Когда Бабкин вошел, Чижик не стала прятать семечки, не запихнула ноги в тапочки, не тронулась с места, не кивнула — смотрела на него опухшими, заплаканными глазами.
Железные скулы Бабкина растеклись, крепкие маленькие губы растаяли, весь он сделался вдруг рыхлым и несильным. Вспомнилось Бабкину, как загораживалась от него девушка локтем.
— Не хотел я, — сказал он, прижимая к сердцу соломенную шляпу. — Я, честное слово, Пашку искал.
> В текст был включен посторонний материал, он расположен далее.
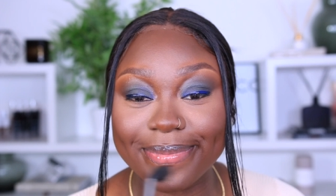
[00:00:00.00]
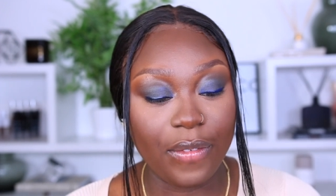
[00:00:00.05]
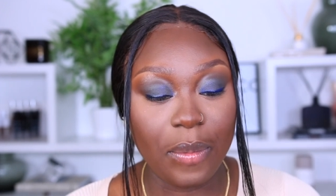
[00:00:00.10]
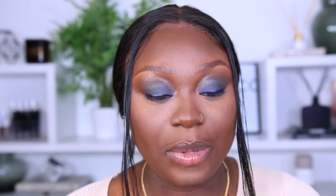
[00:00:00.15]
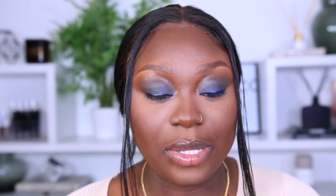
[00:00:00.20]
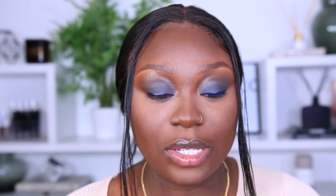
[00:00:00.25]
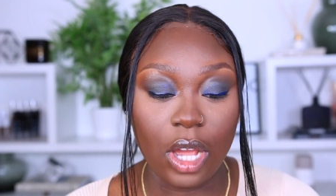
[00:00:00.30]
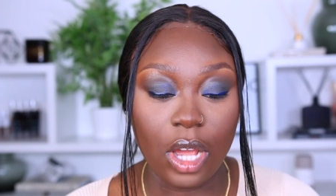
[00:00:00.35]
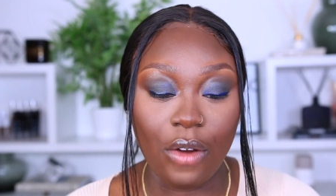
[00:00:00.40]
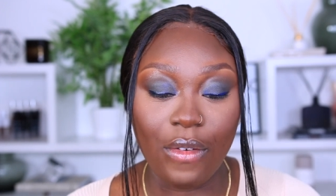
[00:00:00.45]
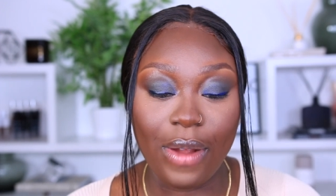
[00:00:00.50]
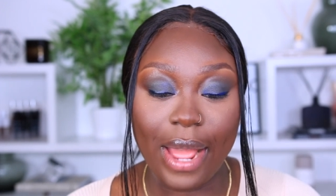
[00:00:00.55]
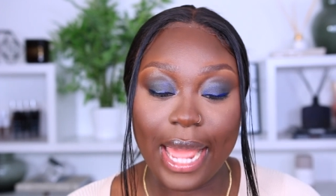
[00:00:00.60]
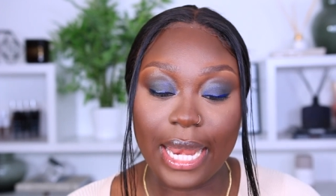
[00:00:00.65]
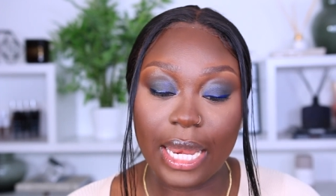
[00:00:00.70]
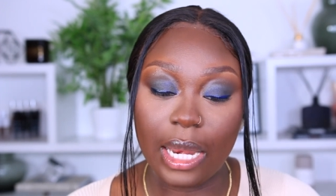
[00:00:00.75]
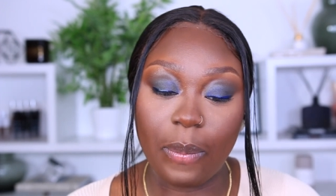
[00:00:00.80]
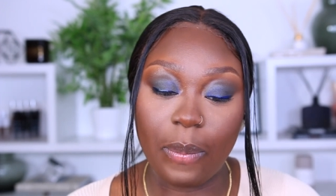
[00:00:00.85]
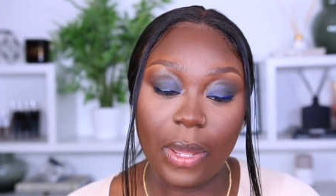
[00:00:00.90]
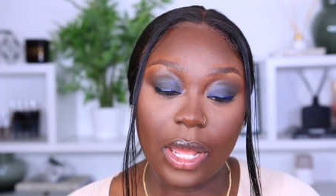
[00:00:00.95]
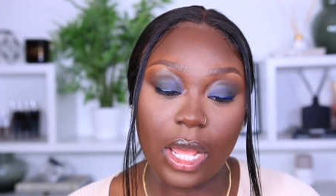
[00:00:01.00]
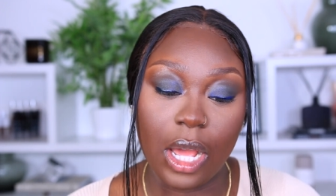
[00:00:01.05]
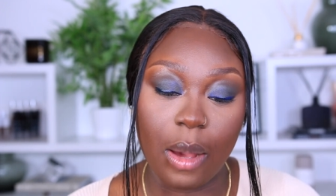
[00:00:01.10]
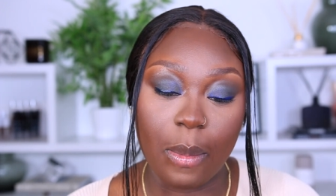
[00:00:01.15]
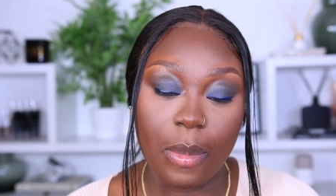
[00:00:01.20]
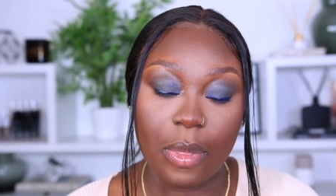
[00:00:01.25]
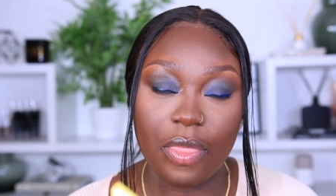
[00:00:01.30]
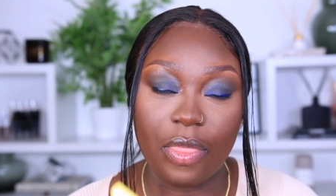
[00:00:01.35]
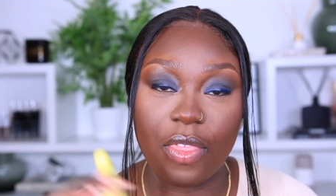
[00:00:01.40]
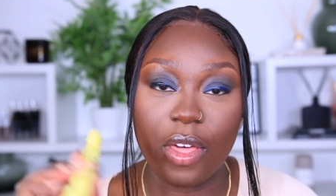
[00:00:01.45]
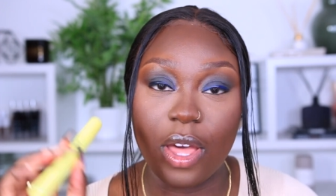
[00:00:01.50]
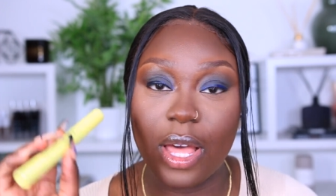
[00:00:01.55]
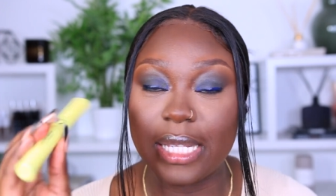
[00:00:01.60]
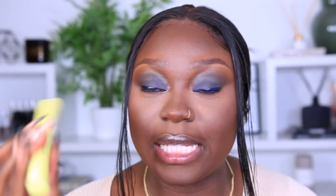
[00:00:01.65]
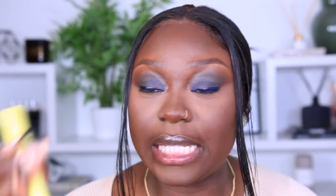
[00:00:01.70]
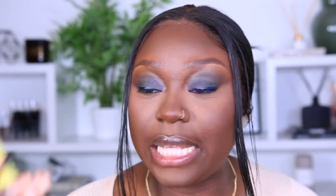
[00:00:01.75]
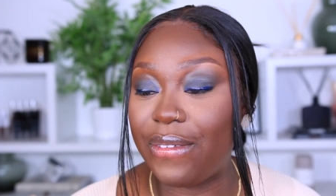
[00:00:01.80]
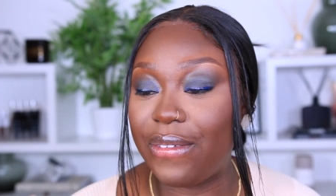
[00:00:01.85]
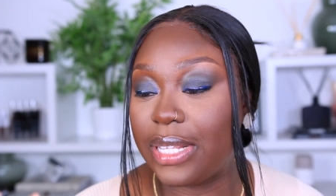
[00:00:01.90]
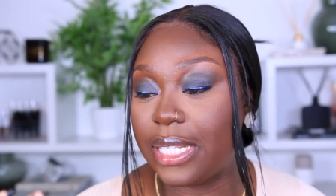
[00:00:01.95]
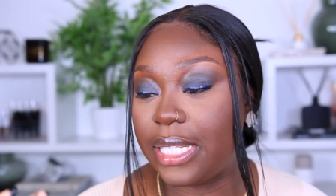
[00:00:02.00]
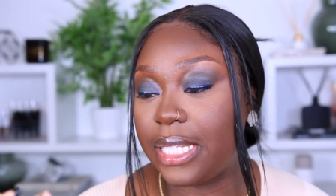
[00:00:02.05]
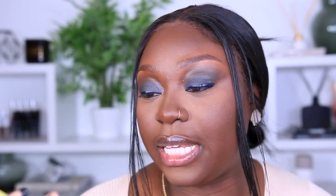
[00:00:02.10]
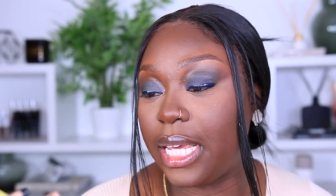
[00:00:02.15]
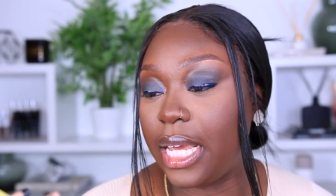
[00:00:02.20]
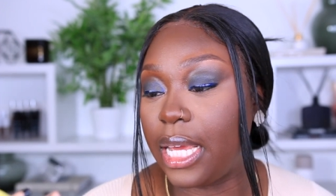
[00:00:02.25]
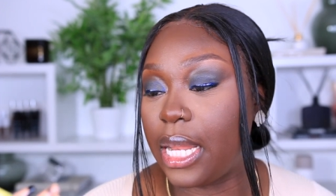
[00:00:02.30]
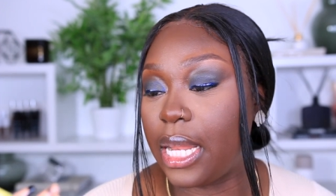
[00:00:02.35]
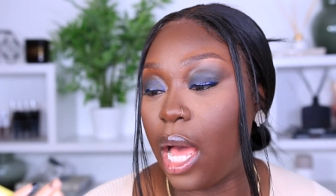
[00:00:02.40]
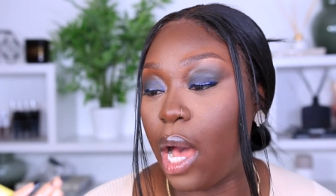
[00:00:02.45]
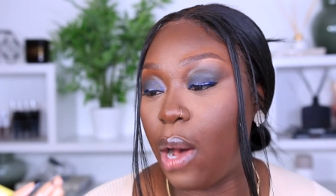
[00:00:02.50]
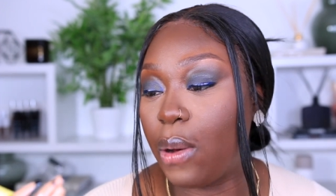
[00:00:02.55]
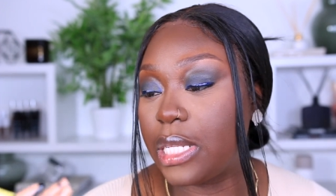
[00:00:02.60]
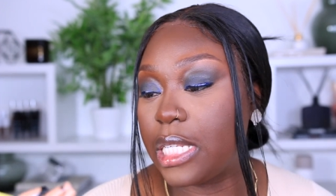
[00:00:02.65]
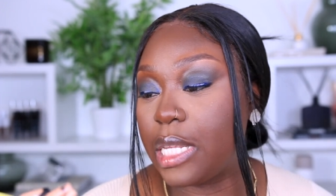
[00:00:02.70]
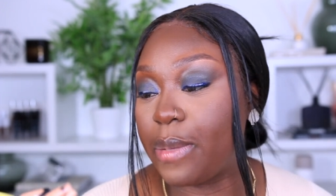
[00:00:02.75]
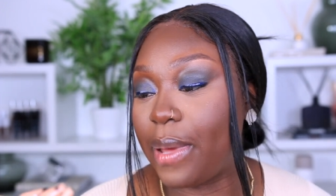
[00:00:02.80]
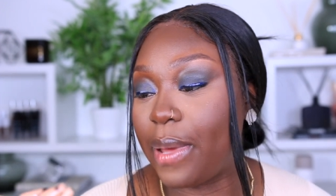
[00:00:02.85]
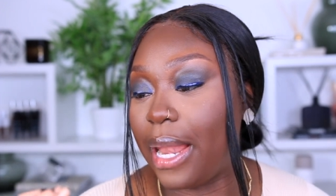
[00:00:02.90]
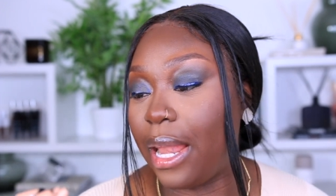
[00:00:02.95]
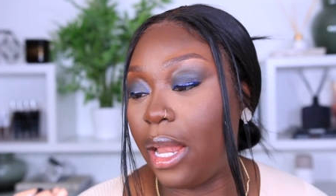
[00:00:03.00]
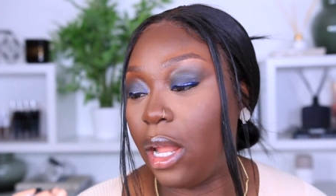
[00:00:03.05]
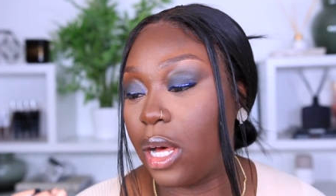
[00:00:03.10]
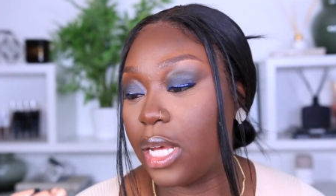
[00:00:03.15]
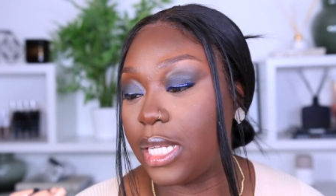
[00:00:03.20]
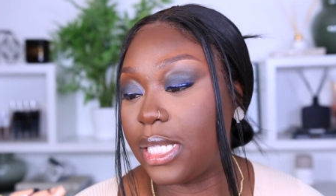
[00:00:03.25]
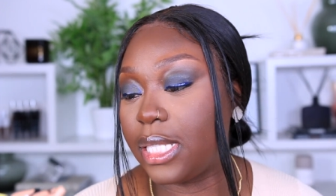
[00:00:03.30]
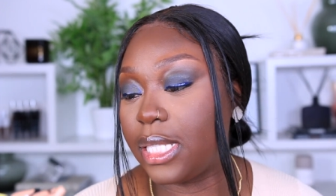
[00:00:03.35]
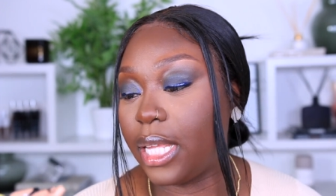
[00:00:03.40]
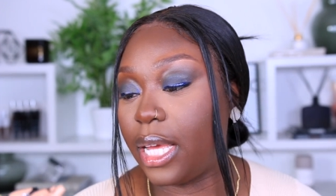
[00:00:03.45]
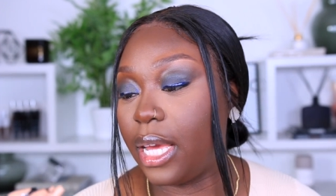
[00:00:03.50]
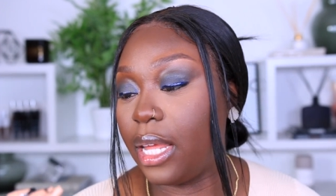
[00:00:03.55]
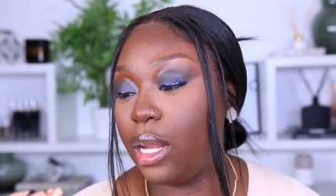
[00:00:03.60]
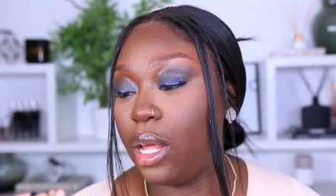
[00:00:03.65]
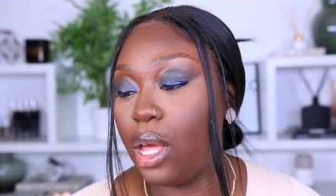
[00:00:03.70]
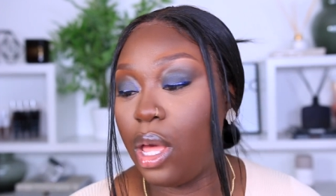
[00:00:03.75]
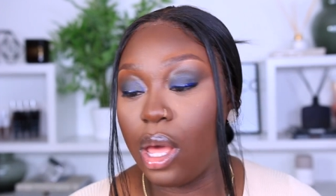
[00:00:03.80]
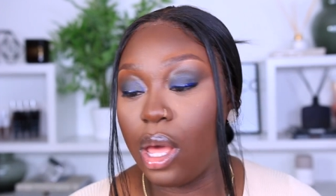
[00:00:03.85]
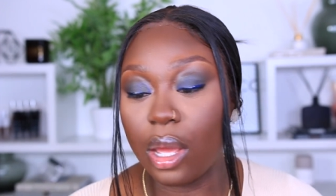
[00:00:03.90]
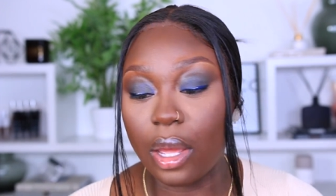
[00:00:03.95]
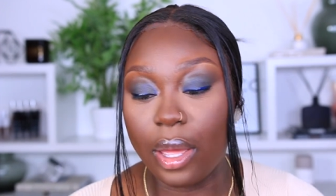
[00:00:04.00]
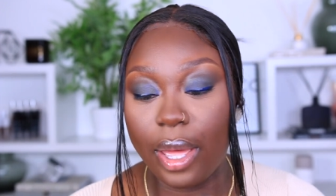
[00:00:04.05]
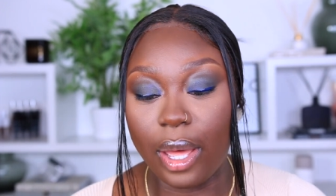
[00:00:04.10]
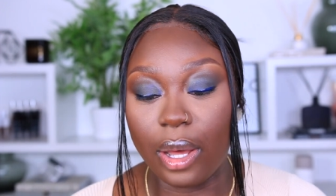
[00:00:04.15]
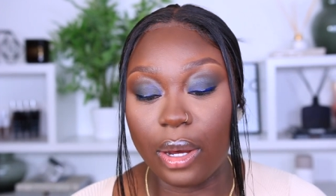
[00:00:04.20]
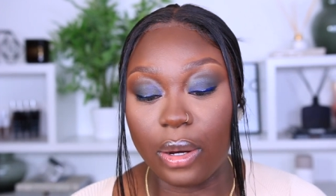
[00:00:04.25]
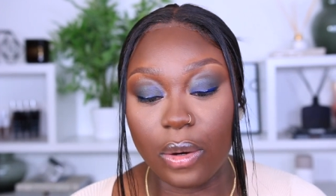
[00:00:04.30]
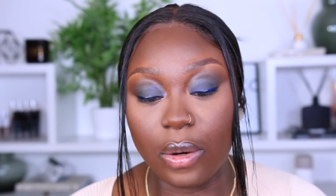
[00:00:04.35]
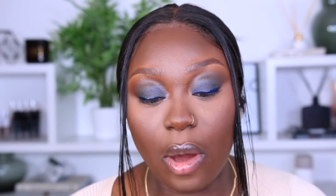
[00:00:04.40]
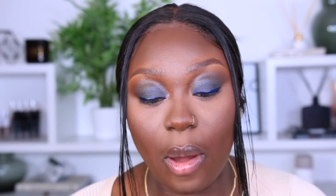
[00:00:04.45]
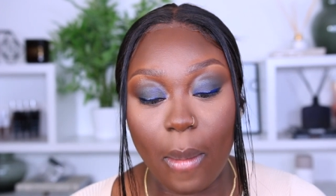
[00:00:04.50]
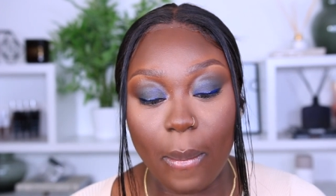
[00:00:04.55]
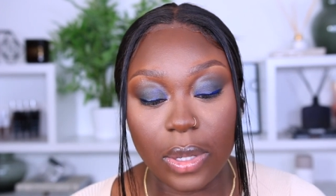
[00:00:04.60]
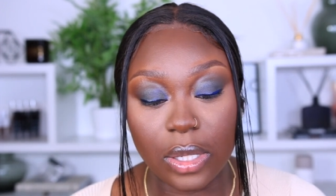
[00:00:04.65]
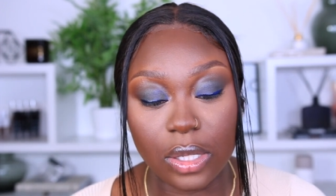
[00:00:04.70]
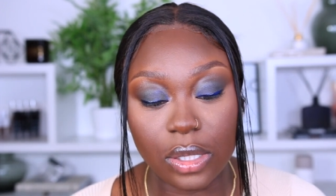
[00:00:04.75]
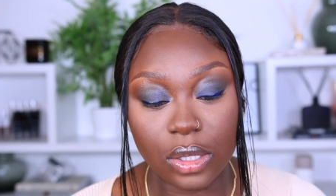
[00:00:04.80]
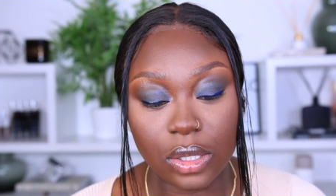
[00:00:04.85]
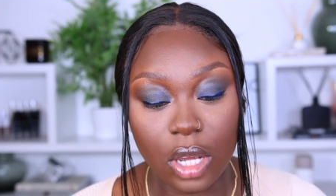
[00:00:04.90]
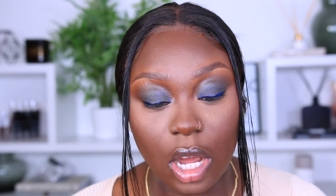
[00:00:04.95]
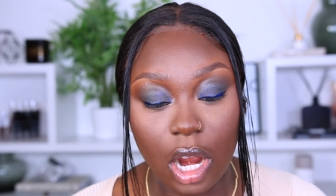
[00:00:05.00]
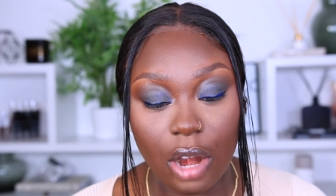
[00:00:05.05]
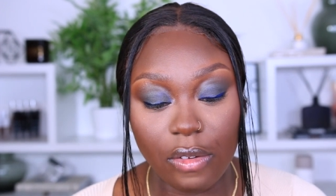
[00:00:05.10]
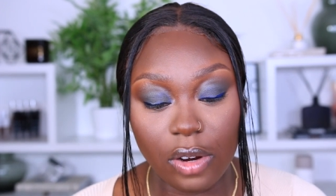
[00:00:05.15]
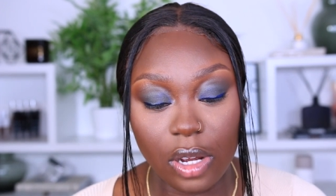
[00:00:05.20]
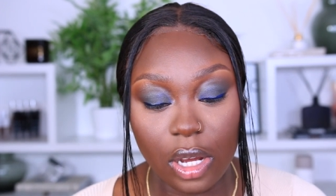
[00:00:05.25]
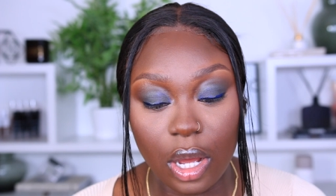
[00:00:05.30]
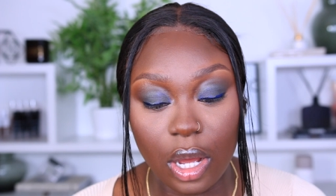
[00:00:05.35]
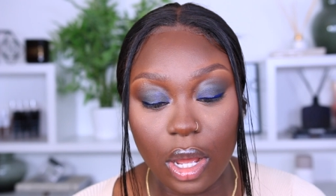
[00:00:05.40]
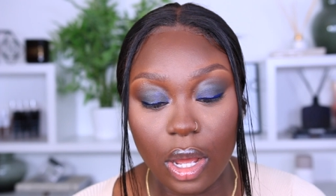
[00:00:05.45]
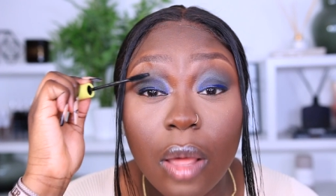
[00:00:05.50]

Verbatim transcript: For mascara, I did pick up the 17 Ultimate Lasting Curl Mascara.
— Противный, — ответила детским голосом Чижик. — Какой же ты противный! Ненавижу! Брови твои рыжие ненавижу. Глаза узкие... Нос горбатый... И губы твои...
Тут девушка посмотрела, какие же у Бабкина губы: они были бледные, закушенные.
— Ой! — сказала она, вскакивая. — Ты что, Бабкин?
— Нога, — прошептал он.
— Покажи! — приказала Чижик.
— Да нет, — прятал ногу Бабкин. — Лучше доктор!
— Не рассуждай. Сядь!
Покачивая головой, поцокивая языком, она осматривала его закрасневшую ссадину. А Бабкин боялся дохнуть на кудряшки, от которых еще пахло парикмахерской.
Девушка встала, отодвинула семечки, засунула ноги в тапочки и полезла в шкаф. Когда она пошла к Бабкину со шприцем, он поспешно сказал:
— Мне бы порошков каких!
Но понял, что сопротивление бесполезно: ему в глаза смотрела не раскисшая девчонка, а медицинская сестра. И Бабкин, не дрогнув, вытерпел перевязку, храбро принял сыворотку и, подтягивая штаны, спросил, когда можно идти работать — теперь либо после обеда.
— Шустрый какой, — сказала ему девушка и понеслась по коридору, не как обычно, вперевалочку, а озабоченно, стремительно. Халатик, не поспевая, летел за ее быстрыми коленками.
Бабкин подошел к зеркалу. Ему очень не понравился вспотевший мальчишка с полуоткрытым ртом. И, пока не было Татьяны, он привел себя в порядок: пригладил, сколько возможно, сердитые свои волосы, утерся платком, напустил на лицо солидность и независимость.
Но Чижик не обратила внимания на эти перемены. Она положила перед ним синий больничный листок и сказала:
— Через три дня покажешься.
— Я бы с удовольствием, — вздохнул Бабкин. — Но у меня Пашка один, у меня морковь. Ты мне такую мазь, а? Чтобы как рукой!
— До свидания, Бабкин! — сказала девушка. — Иди лечись! Вот тебе на дорожку семечки.
— Спасибо. — Бабкин остановился возле стеклянной двери.
Чижик села у тумбочки, положила на нее локоток, снова стала грустной. Бабкин тихонько притворил за собой дверь.
На скамеечке, под акациями, томился Боря Байбара.
— Ну, как? — спросил он, подымаясь. — Кололи?